WHAT THIS TASK INVOLVES: Transcribe the entries below word for word, beginning at the line with "Video frames at" and stopping after the line with "[0:06.00-0:07.00]"; drop all pictures.
----- GIVEN INFORMATION -----
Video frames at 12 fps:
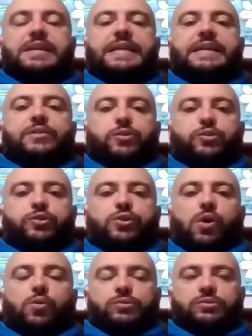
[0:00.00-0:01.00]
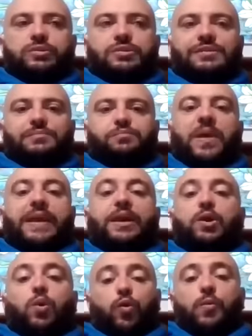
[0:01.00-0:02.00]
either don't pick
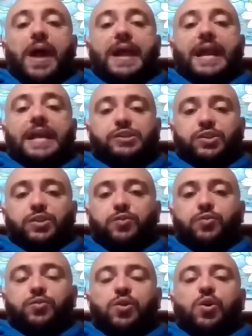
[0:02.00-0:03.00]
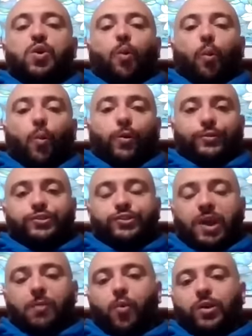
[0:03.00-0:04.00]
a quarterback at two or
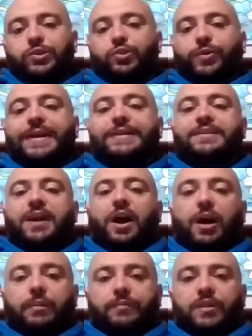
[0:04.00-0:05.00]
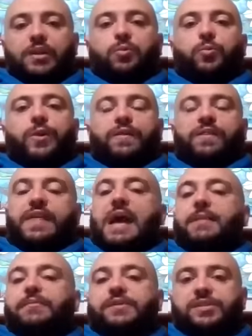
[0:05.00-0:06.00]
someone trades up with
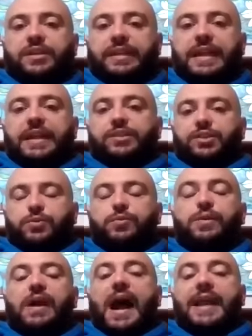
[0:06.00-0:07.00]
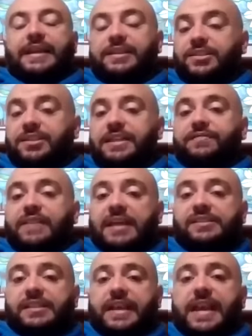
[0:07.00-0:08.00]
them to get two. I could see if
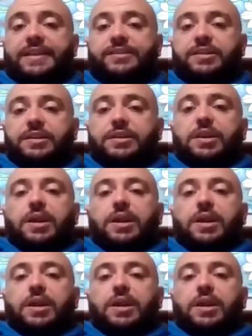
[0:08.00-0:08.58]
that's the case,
-----
----- GIVEN INFORMATION -----
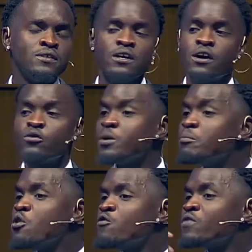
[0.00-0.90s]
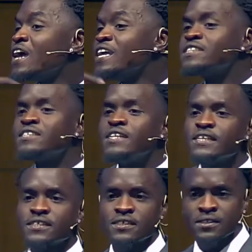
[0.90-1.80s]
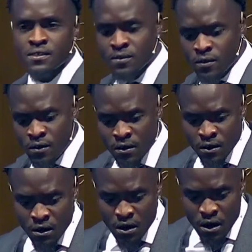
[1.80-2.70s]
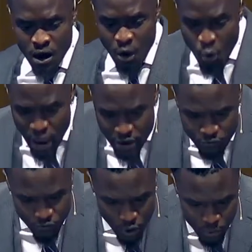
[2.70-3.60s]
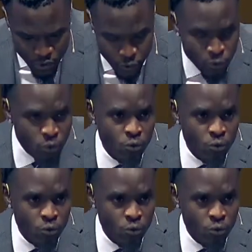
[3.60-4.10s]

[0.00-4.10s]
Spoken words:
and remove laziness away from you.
-----
EXERCISE ANSWER:
Video frames at 12 fps:
[0:00.00-0:01.00]
[0:01.00-0:02.00]
either don't pick
[0:02.00-0:03.00]
[0:03.00-0:04.00]
a quarterback at two or
[0:04.00-0:05.00]
[0:05.00-0:06.00]
someone trades up with
[0:06.00-0:07.00]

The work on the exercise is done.